L’exercice s’annonce délicat : comment donner envie d’écouter l’album d’un artiste qui a été marqué par Whitney Houston et se déclare fan de George Michael ? Comment accorder du crédit à quelqu’un dont le look dépasse souvent l’entendement ?
Se souvenir déjà qu’à une certaine époque, on pouvait être habillé comme un sapin de Noël (la liste est longue, de Roxy Music à T-Rex en passant par David Bowie) et déniaiser la Pop Music. Se rappeler aussi que cette dernière n’est pas toujours affaire de bon goût.
Après l’ambiance électronique de Contamination, paru l’an passé, Jef Barbara revient avec Soft to the touch, nouvel album où les guitares sont plus présentes, plus tranchantes à l’image du morceau d'ouverture "About Singers", très glam rock. S’en suit une collection de titres au style varié et éclectique, du très british "Chords" (en duo avec Laetitia Sadier de Stereolab) à l’anguleux et précis "Technic is fun", en passant par la moiteur de "Old gold and loss diamonds" ou le tortueux et suave "Florida is the future".

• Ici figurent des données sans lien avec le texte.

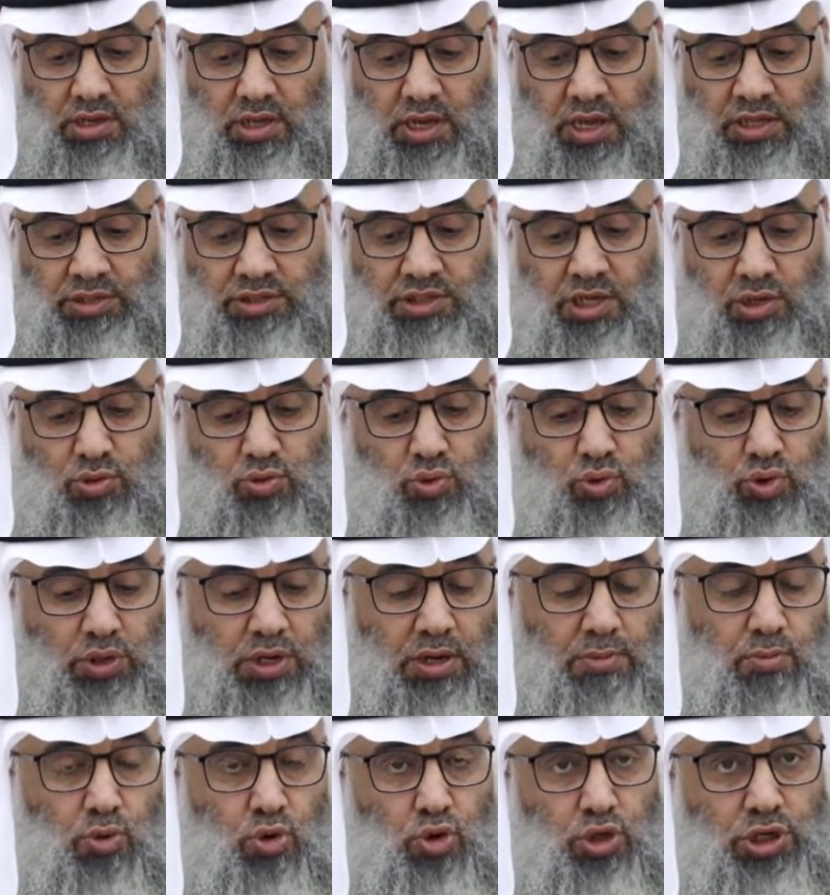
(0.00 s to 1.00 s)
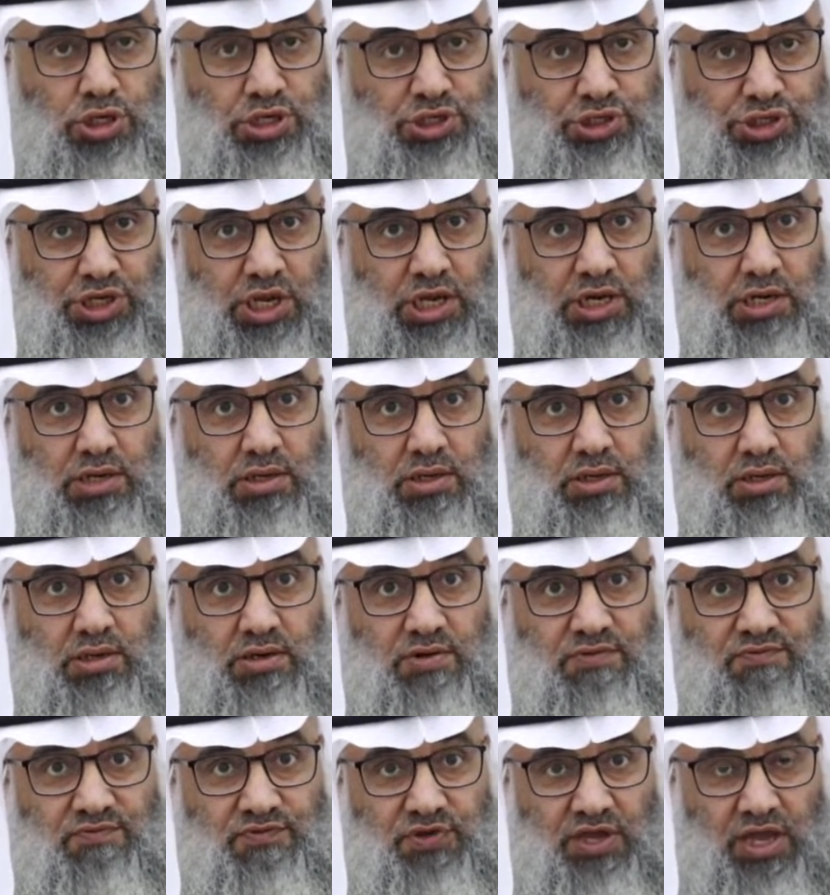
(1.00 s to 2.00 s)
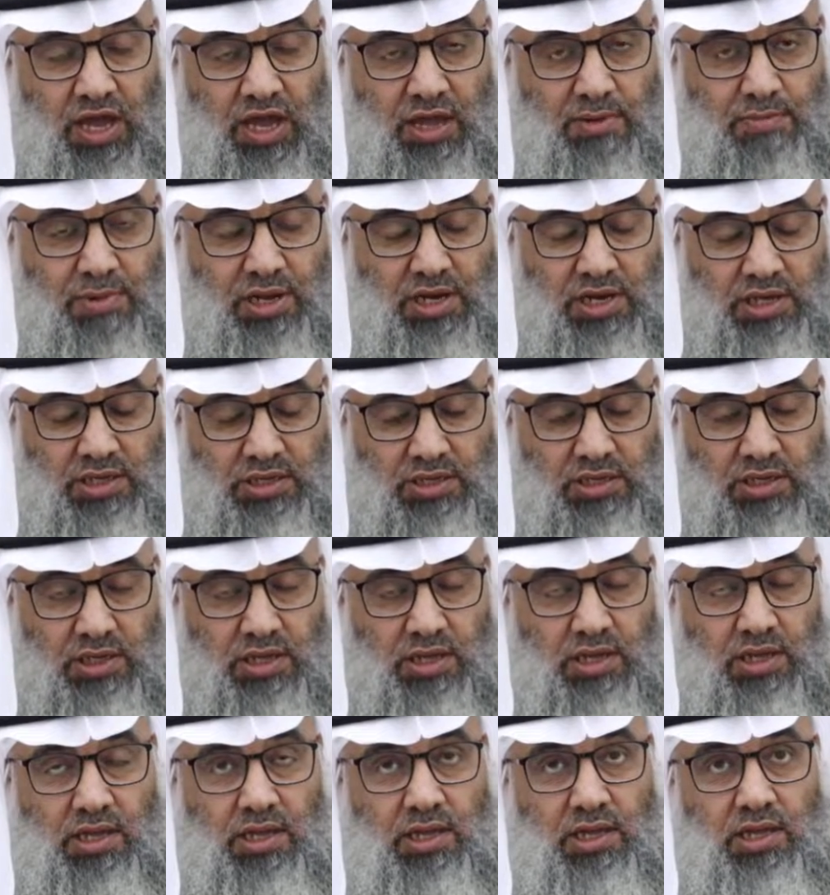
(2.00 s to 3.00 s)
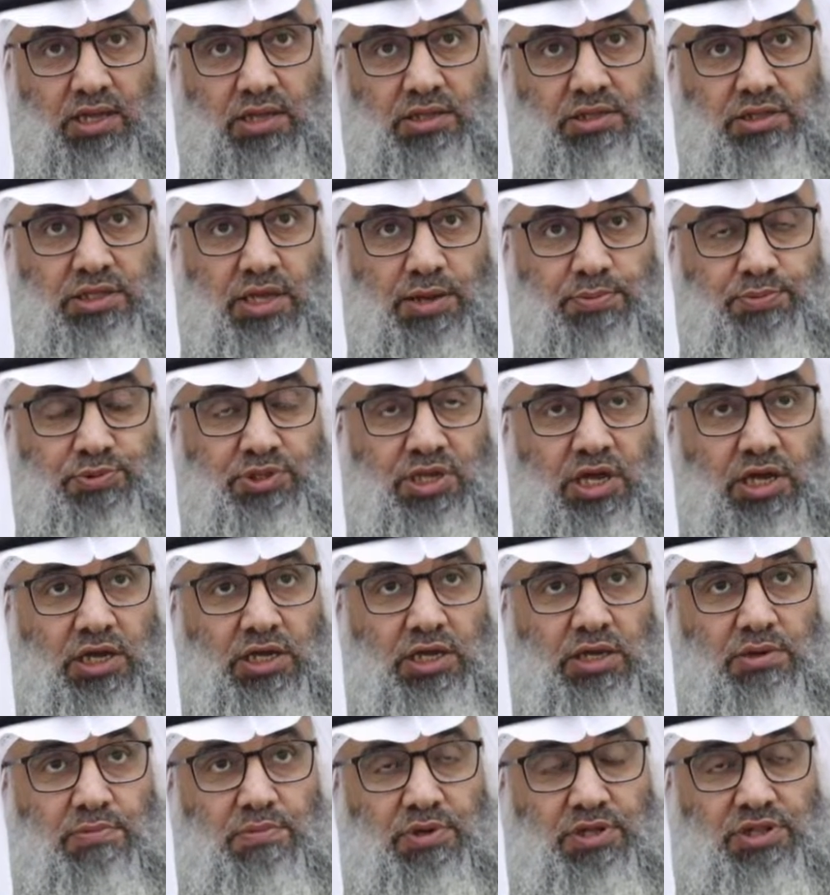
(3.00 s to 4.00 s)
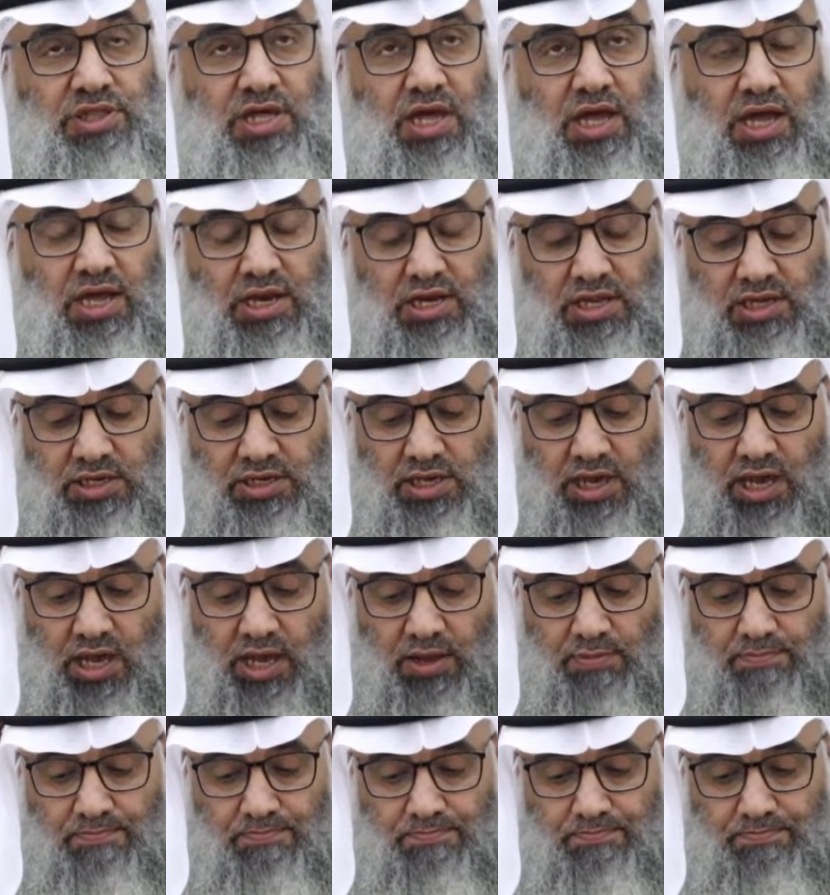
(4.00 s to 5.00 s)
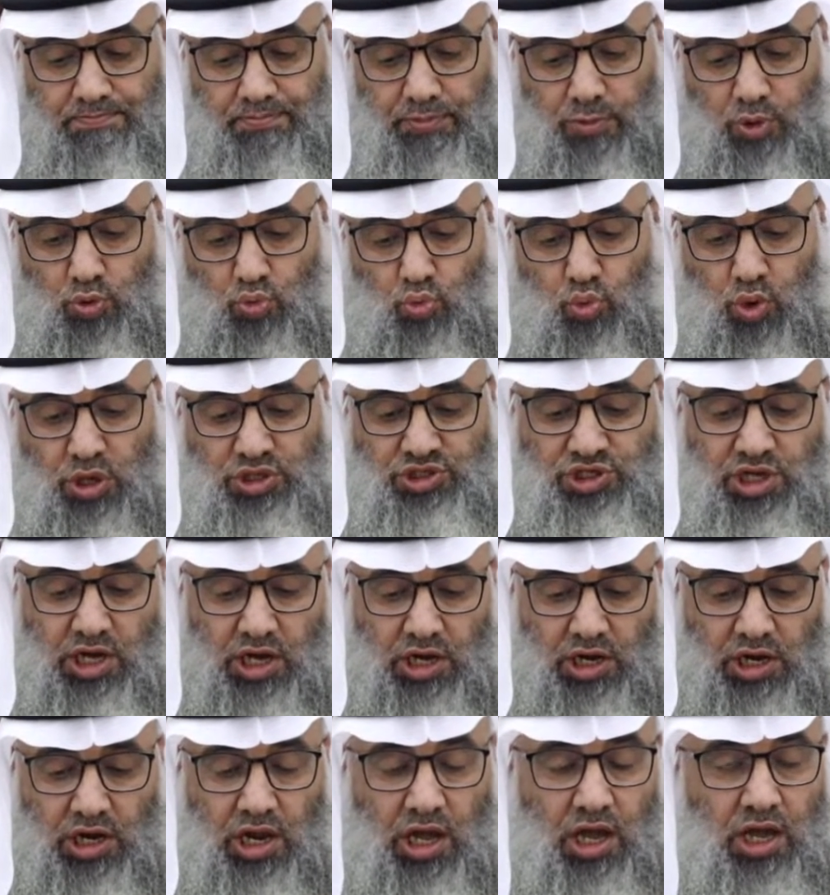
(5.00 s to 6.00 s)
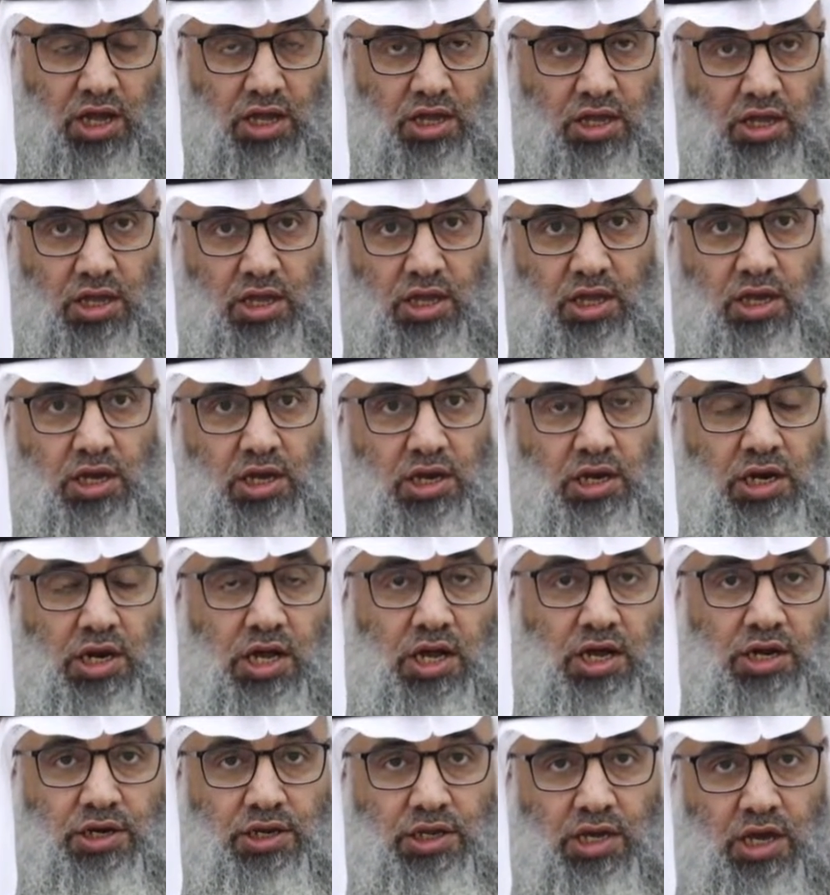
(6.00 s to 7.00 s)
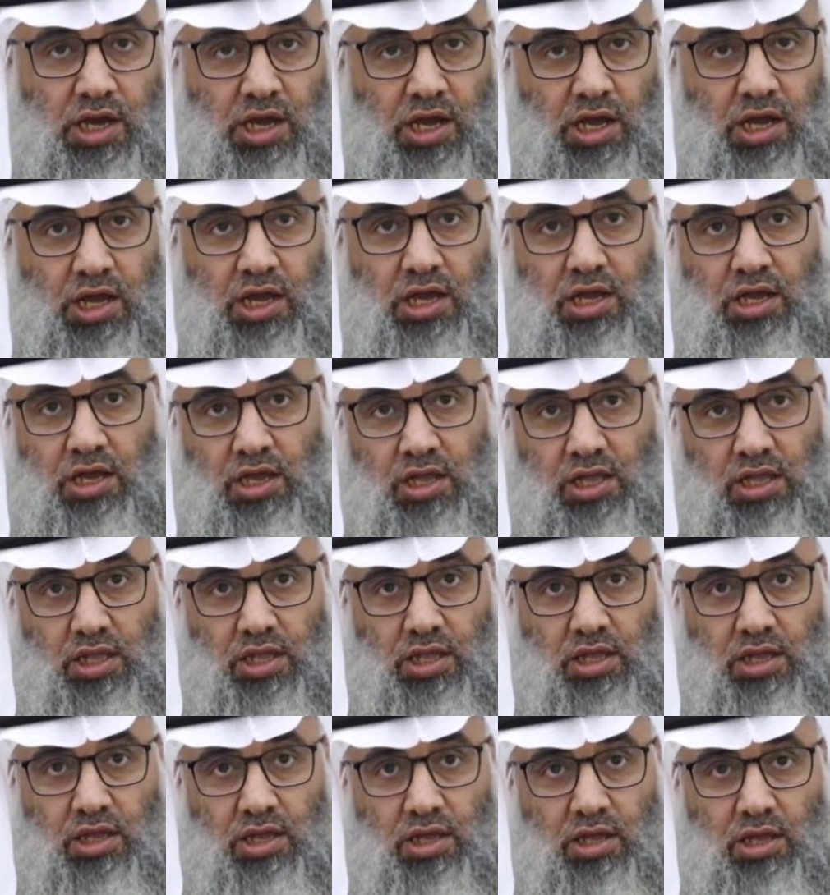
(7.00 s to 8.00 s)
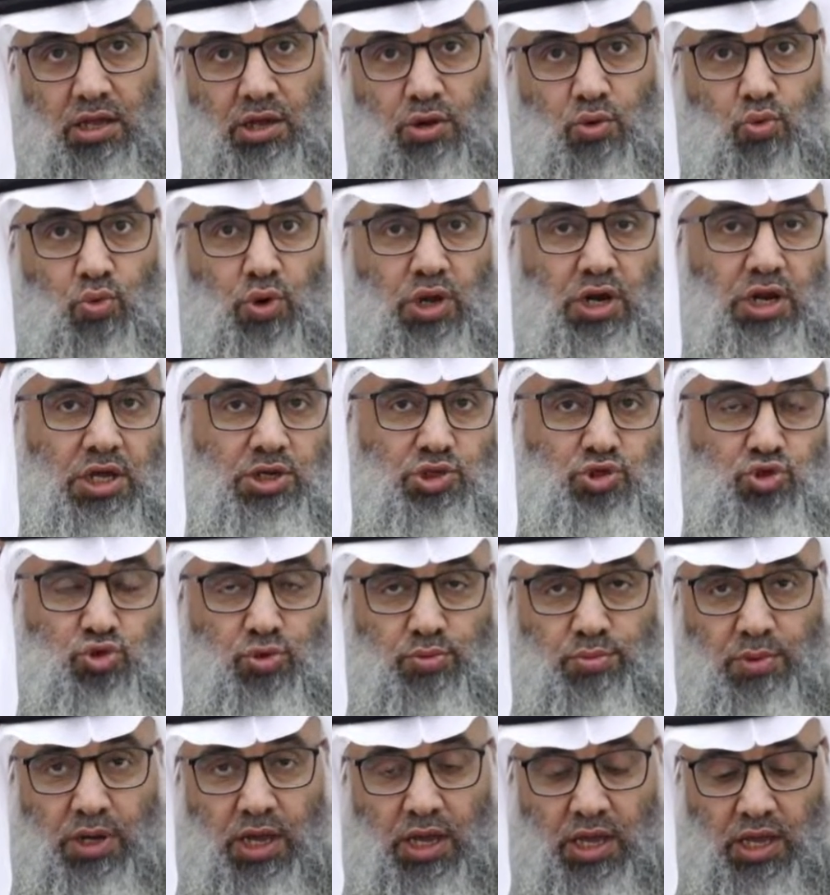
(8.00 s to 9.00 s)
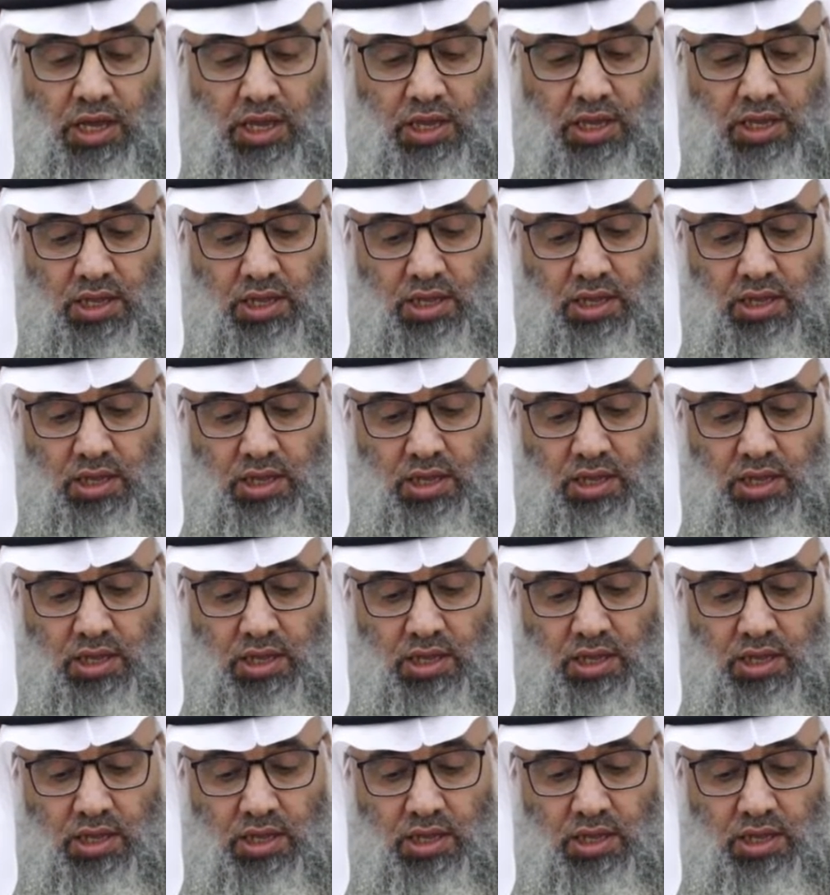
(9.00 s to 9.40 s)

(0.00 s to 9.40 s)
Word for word: أن تكون مخلصا في عملك تبتغي بذلك وجه الله لا رياء ولا سمعة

Le fil rouge de toutes ces compositions, c’est cette vision flamboyante, grandiloquente de la pop que défend avec morgue et fierté Jef Barbara, tiraillé entre ses envies de succès universel et sa volonté de conserver une crédibilité underground. On doute cependant que le grand public soit réceptif à son univers fait de stupre et de paillettes, même si le titre "I know I’m late" a le potentiel pour frapper à la porte des hit parades.
En fin d'album, Jef Barbara tombe le masque en offrant une relecture dépouillée, piano-voix, de "Amour Ardent", prouvant ainsi à ceux qui en doutaient encore que sous le décorum kitch, les fondations sont solides.